At 76 years of age, Ralph Tosti admits he no longer has the youthful bearing he once had.
“Ah, the knees, you know, and the shoulder acts up,” said the retired U.S. Air Force lieutenant colonel who will be stepping down this month after 22 years at the helm of Bellevue West High School’s Air Force Junior ROTC program.
“But whoever said working with young people keeps you young was right. Oh, sometimes I feel 76, but most of the time I’ve got all the energy I need. It’s been a good run and I’ve worked with a great bunch of kids.”
His retirement at Bellevue West means Tosti is coming to the close of his second career. He spent 28 years on active duty in the Air Force, his last posting as public affairs officer at Offutt Air Force Base.
But within four months of his first retirement, Tosti saw an opportunity at Bellevue West he thought too good to pass up.
“So I put the uniform back on and off I went,” he said. “And if I could go back 20 years and do it all over again, I would.”
If you’re doing the math, that’s 50 years Tosti has worn his Air Force blues, just shy of two-thirds of his life.
When the teenagers he’s guided as the senior instructor for the Junior ROTC and aerospace program at Bellevue West meditate on his service, one word comes immediately to the fore.

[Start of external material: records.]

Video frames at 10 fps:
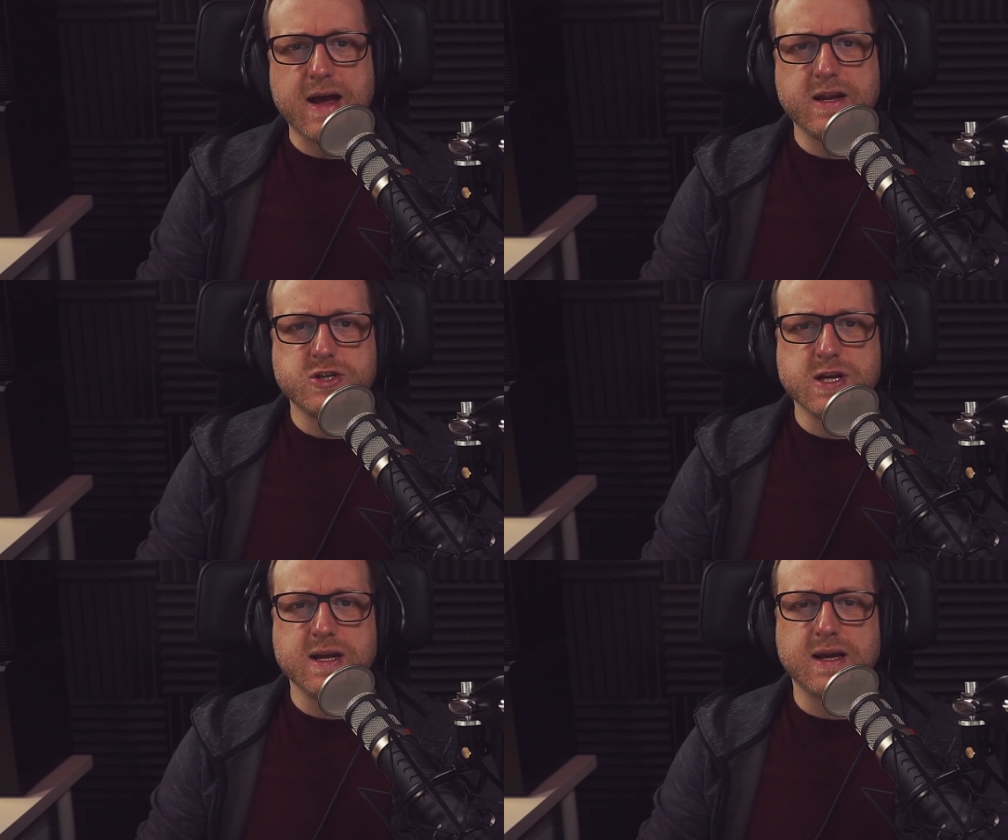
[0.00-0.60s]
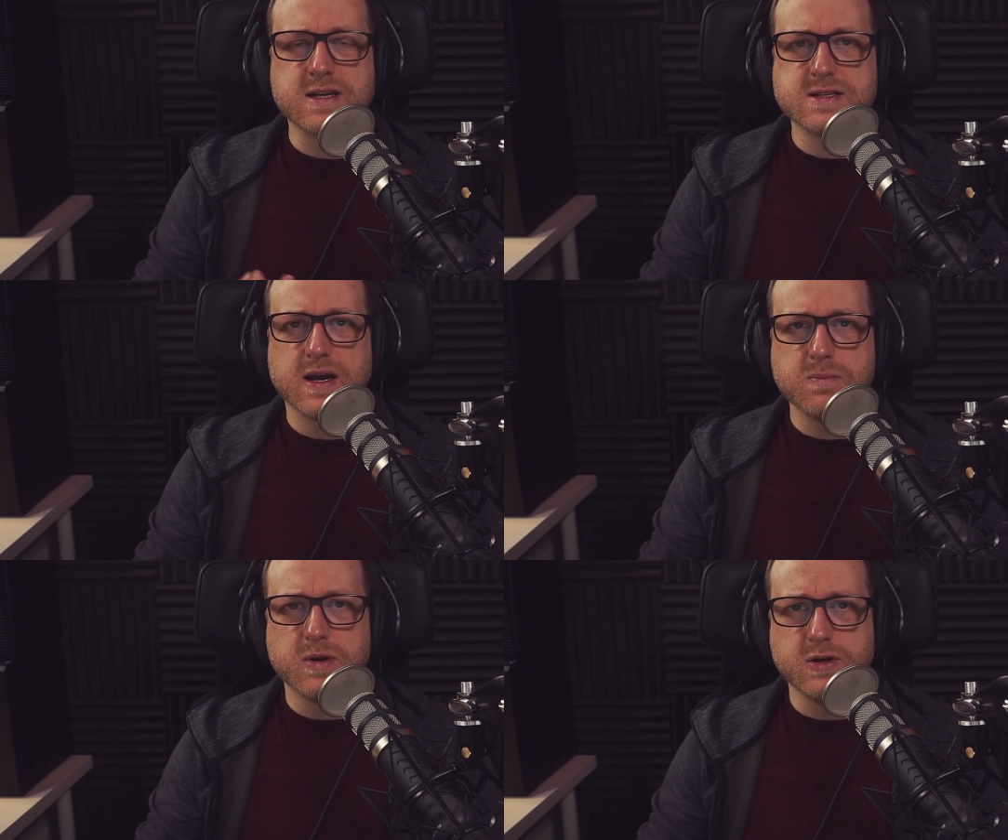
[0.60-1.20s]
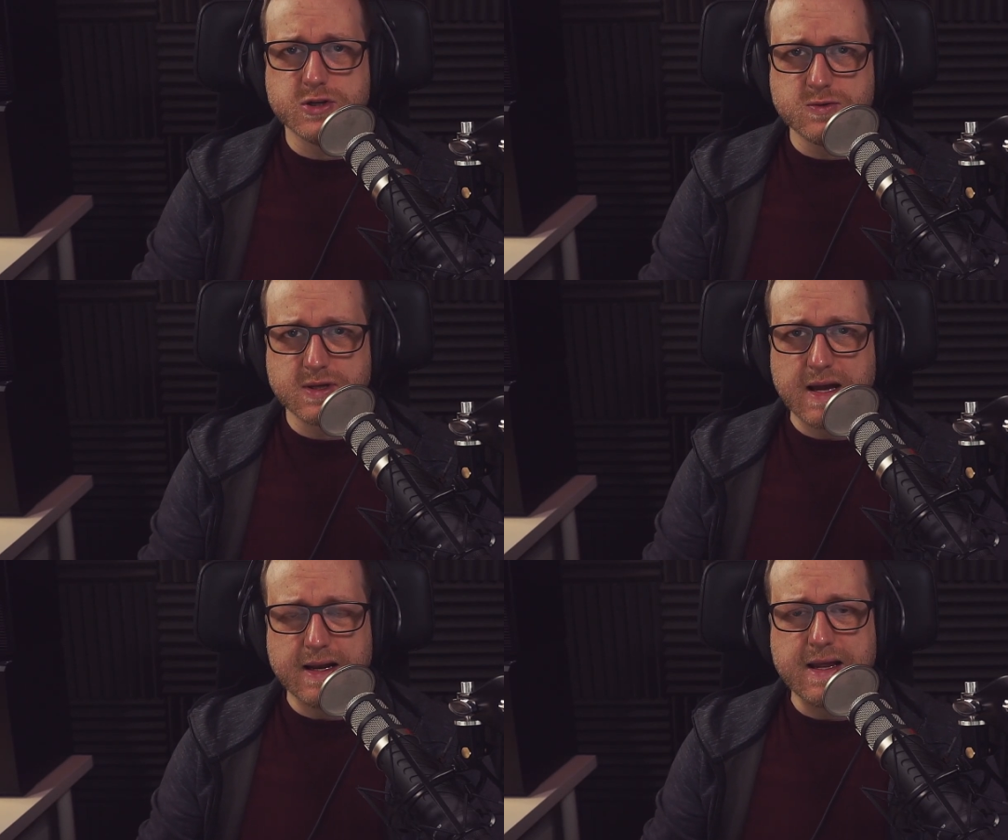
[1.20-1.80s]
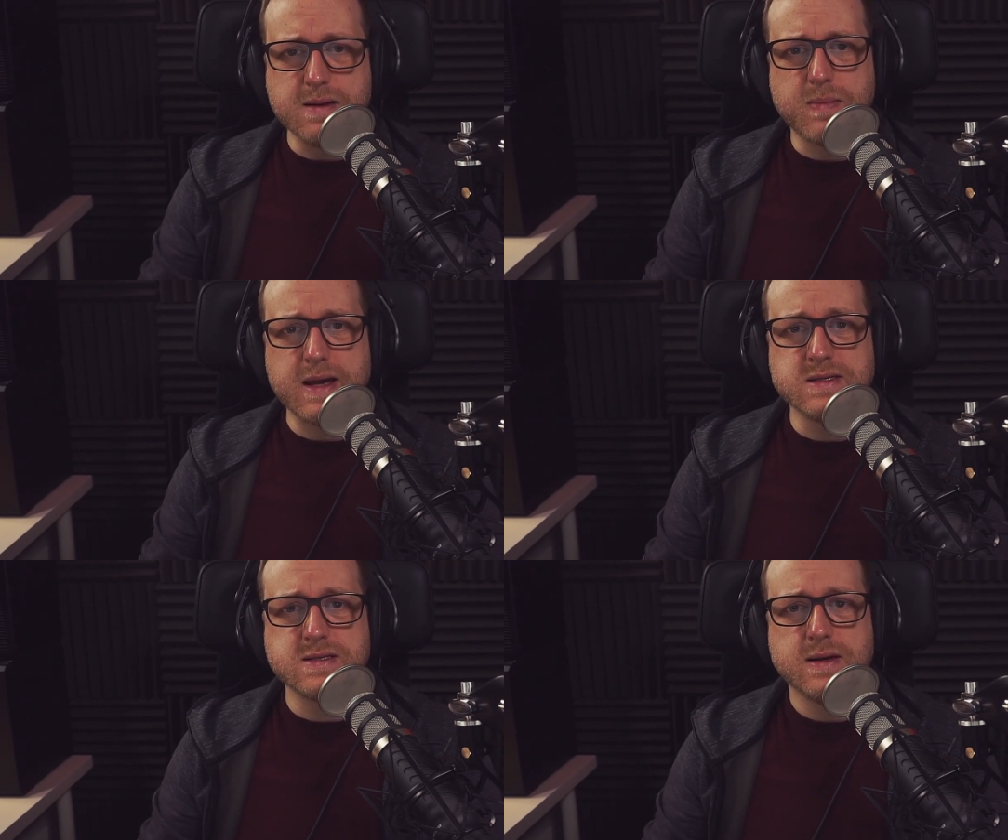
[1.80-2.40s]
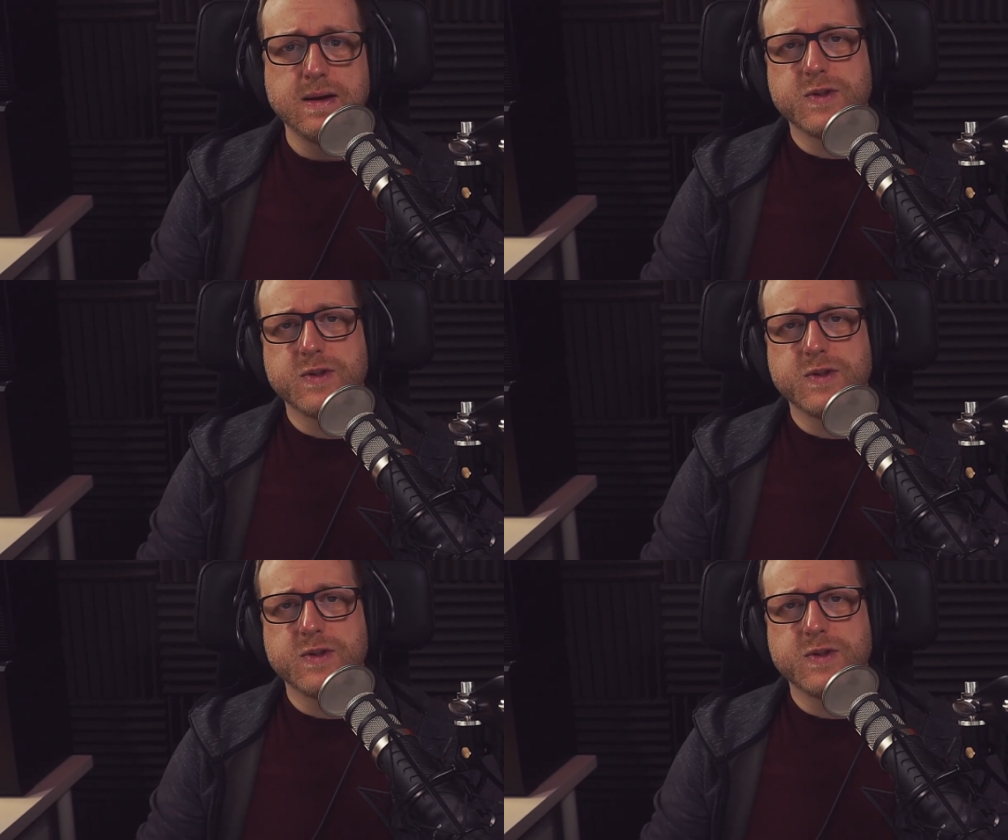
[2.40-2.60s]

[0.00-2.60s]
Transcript: energy and excitement due to that lean bass.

“Inspirational,” said Joshua Butler, a senior cadet in the program. “I find it very inspirational, looking at the fact he’s been wearing that uniform for 50 years, giving to his students, giving up his weekends for the drill team competitions, getting up at 4 a.m. to get to school and get us ready for practice. And he’s served our country all that time.”
Josh Magee, a junior cadet in his first year at Bellevue West after moving to Nebraska from Texas, said he’s had a desire to be in a ROTC program as long as he can remember.
“And now I’m learning from a man who has had 22 years at the school and a full career in the Air Force,” Magee said. “He’s got alumni in the military, leaders in business. They come back and they tell you what an impact Col. Tosti has had on their lives and we see it too, the way he mentors us. He’s like no other person I’ve ever met.”
Both Butler and Magee were part of the school’s first armed drill team. In March, the team traveled to College Park, Md., to take part in the Air Force Nationals Drill Competition at the University of Maryland.
They came away with a first-place finish in the regulation drill with rifle category.
“We wanted to go and get a first-place trophy for his last year,” Magee said. “And we got him a first-place trophy.”
It was a great way to go out a winner, said Tosti, who, in his tenure at Bellevue West, was also an assistant coach on a number of the school’s state championship volleyball teams.
“I didn’t ever think I’d be coaching a drill team,” he said. “But just like in volleyball, it was such a joy to work with the kids. They were all hard workers — drill team, volleyball — and it all paid off because we had a lot of success in both in my time here.”
Tosti’s career in education started at Central Junior High School in Kansas City, Kan.
He was fresh off a master’s degree at the University of Kansas, married to Charlotte, his wife of 56 years and was already starting a family that eventually ran to three children.
On top of it, he was fulfilling his Air Force obligation after his own stint in ROTC in college.
“But the Air Force said they didn’t need me at the time, so I went off to teach physical education and history — or civics, as they called it at the time,” he said.
It didn’t take long for the Air Force to come calling, however, and not long after taking his position at the school, he was whisked into active duty. His time serving took him hither and yon, including a four-year post teaching at the Air Force Academy in Colorado Springs, Colo.
When his military service came to a close at Offutt, Tosti knew he still wanted to work at something and consulted a fellow colleague in blue who had gone into the Junior ROTC circuit.
“It was a great fit,” he said. “To be in this community, too, where the base is right here and you can take kids for tours, they can eat in a chow hall and talk to the people who have made it their profession. You can’t ask for any better support.”
Quick to deflect praise onto those around him, Tosti also thanked his support staff in the Junior ROTC program at Bellevue West, retired Chief Master Sgts. Bruce Stohlman and Vicki Swingle.
“A great partnership is what it takes to have a great program,” he said. “It’s how you build rapport with the community and with the students.”
Looking back, Tosti stays true to a dutiful creed in considering his accomplishments.
“It’s been a good career,” he said. “It was way more than I thought I’d be doing.
“But in the end, you be humble, you do your job, not be boastful, and good things happen.”